China’s Power Market Trading Volumes Surge 24.8% In First Five Months Of 2026
Official figures released by the National Energy Administration record a cumulative traded electricity volume of 3.0573 trillion kilowatt-hours across China’s power markets over the first five months of 2026, representing a 24.8 per cent year-on-year expansion.
Separate monthly data for May puts single-month traded power volumes at 626.8 billion kilowatt-hours, with an annual growth rate of 23.6 per cent. A breakdown by transaction scope shows intra-provincial trades totalling 490.6 billion kilowatt-hours in May, up 26.9 per cent year on year, while inter-provincial and cross-regional power exchanges reached 136.2 billion kilowatt-hours, marking a 12.9 per cent annual rise.
Segmented by trading product categories, medium and long-term contracts accounted for 561.7 billion kilowatt-hours of May’s traded volume, with spot market transactions contributing a further 65.1 billion kilowatt-hours. Dedicated green power trades hit 31.1 billion kilowatt-hours for the month, recording a 6.1 per cent uplift against the equivalent period in the prior year.

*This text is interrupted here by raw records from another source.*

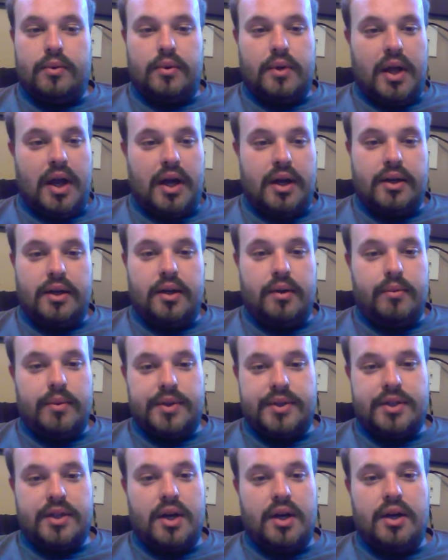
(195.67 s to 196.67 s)
lined up
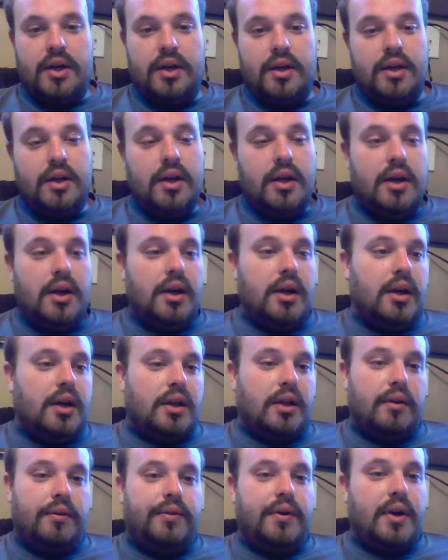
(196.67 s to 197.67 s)
the stud,
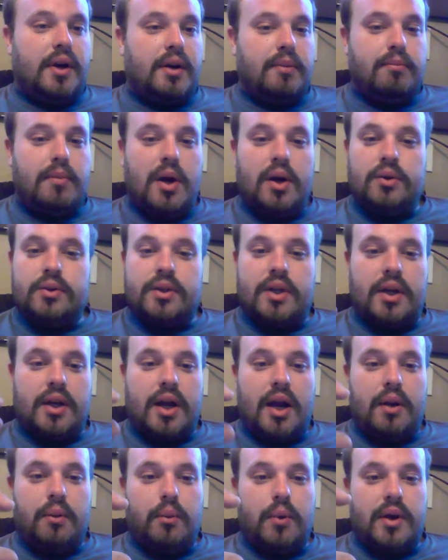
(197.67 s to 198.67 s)
and the fucking bolts that
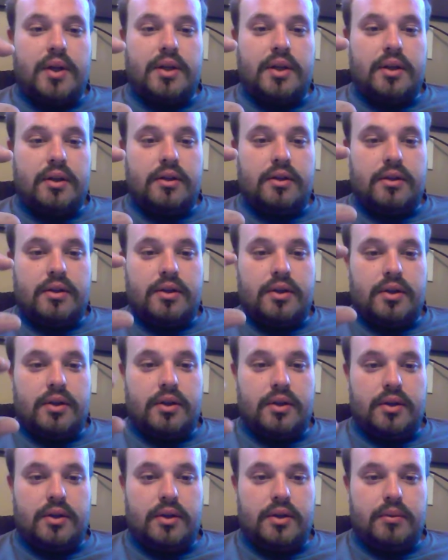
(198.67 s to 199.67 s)
came with it
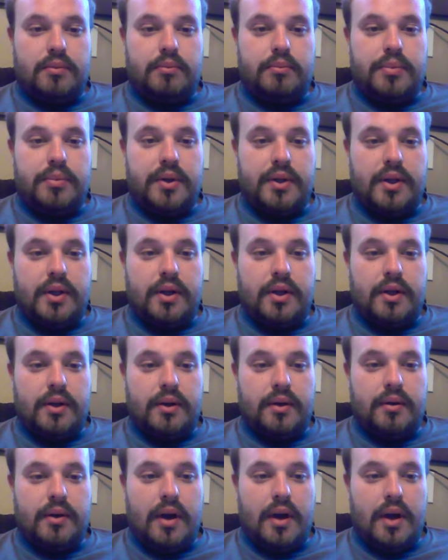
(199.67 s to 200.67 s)
to put
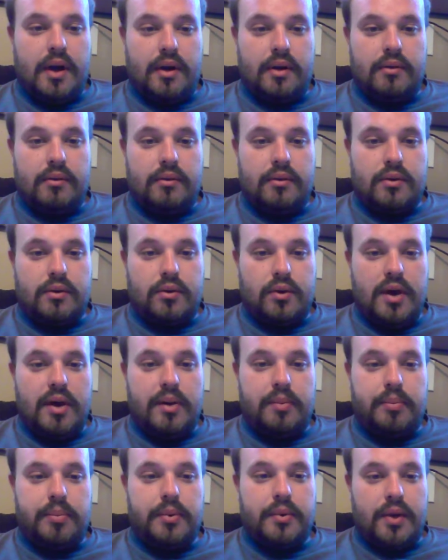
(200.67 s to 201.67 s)
the
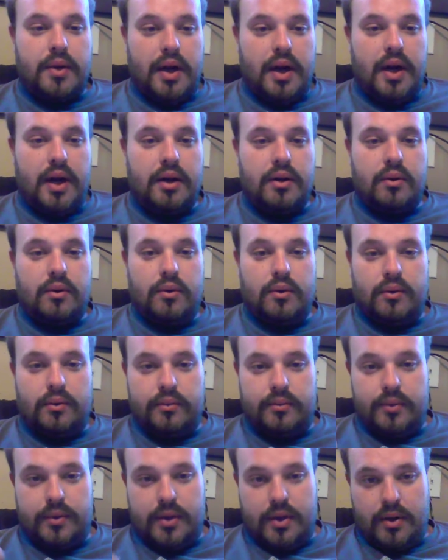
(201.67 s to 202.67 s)
grip, the handle,
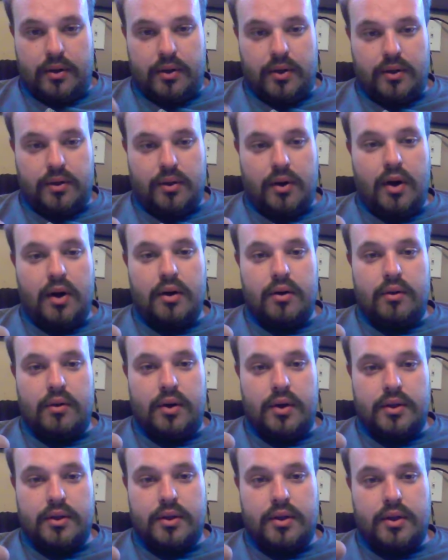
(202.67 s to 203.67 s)
the throttle
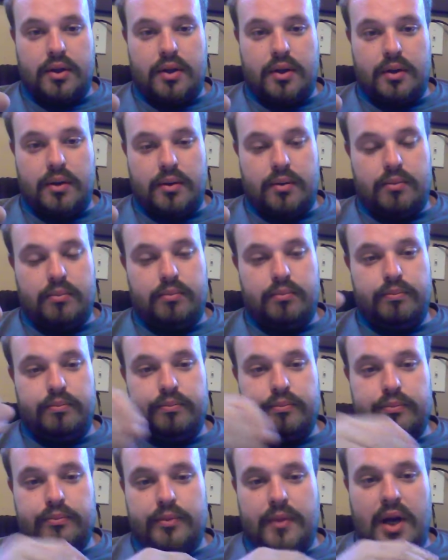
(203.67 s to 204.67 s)
onto the
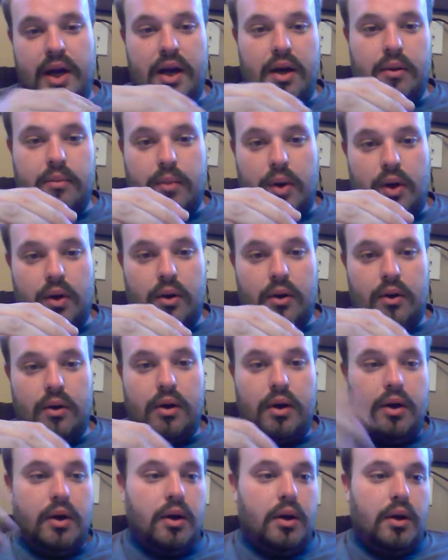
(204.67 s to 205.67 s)
handlebar
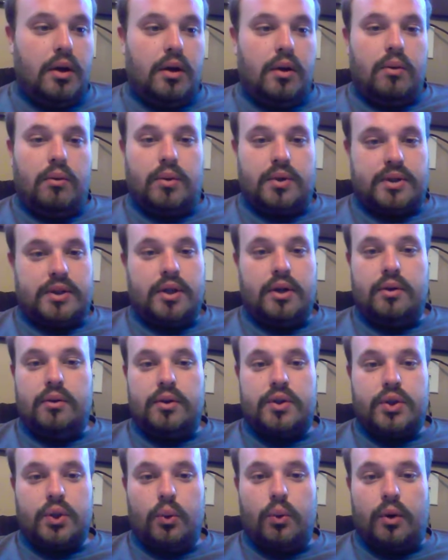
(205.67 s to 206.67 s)
was too
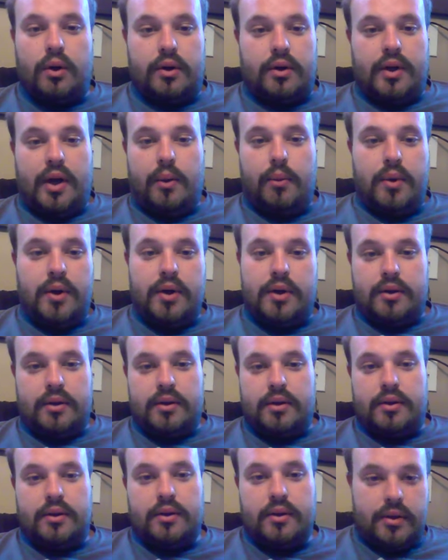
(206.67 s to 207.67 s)
short. They
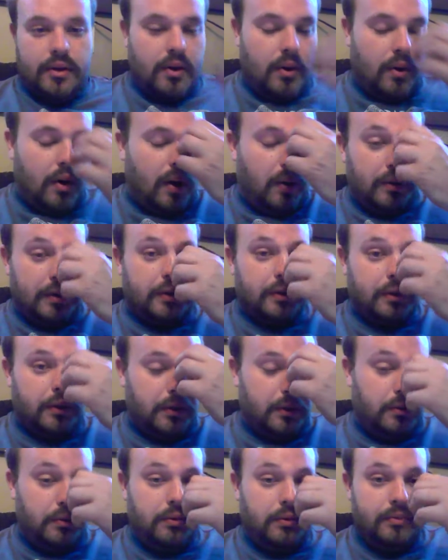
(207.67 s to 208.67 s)
wouldn't go all the way
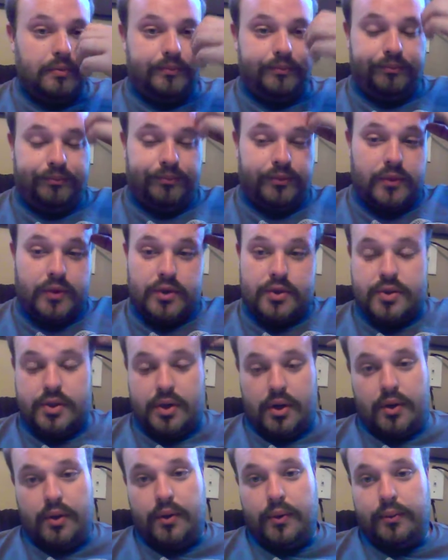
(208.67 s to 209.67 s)
through.
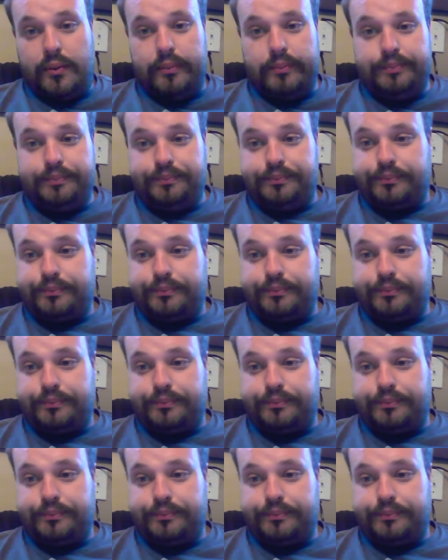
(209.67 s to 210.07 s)
So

The widening gap between intra-provincial and cross-regional growth rates reflects the steady expansion of local power trading activity, supported by maturing provincial market platforms and sustained industrial electricity demand within each administrative region. Inter-regional power flows advance at a gentler pace, constrained by transmission corridor capacity limits and staggered scheduling timelines for cross-grid power exchange agreements.
Medium and long-term contracts retain the dominant share of all market transactions, forming the core framework for predictable power supply and cost planning for industrial and commercial consumers. Spot trading mechanisms deliver flexible short-term balancing capacity to offset real-time fluctuations in renewable generation output and end-user load levels across regional grids.
Green power trading volumes maintain consistent upward movement as industrial buyers formalise long-term procurement agreements for low-carbon electricity to meet environmental compliance targets. National policy frameworks for a unified national power market continue to streamline cross-provincial green power delivery, opening new channels for wind and solar output generated in resource-rich inland regions to reach high-demand coastal industrial hubs.
Market operation frameworks combining medium-long term contracts, real-time spot auctions and targeted green power trades will continue to shape electricity resource allocation across all regional grids, with incremental transmission infrastructure set to unlock greater cross-regional trading capacity in subsequent months.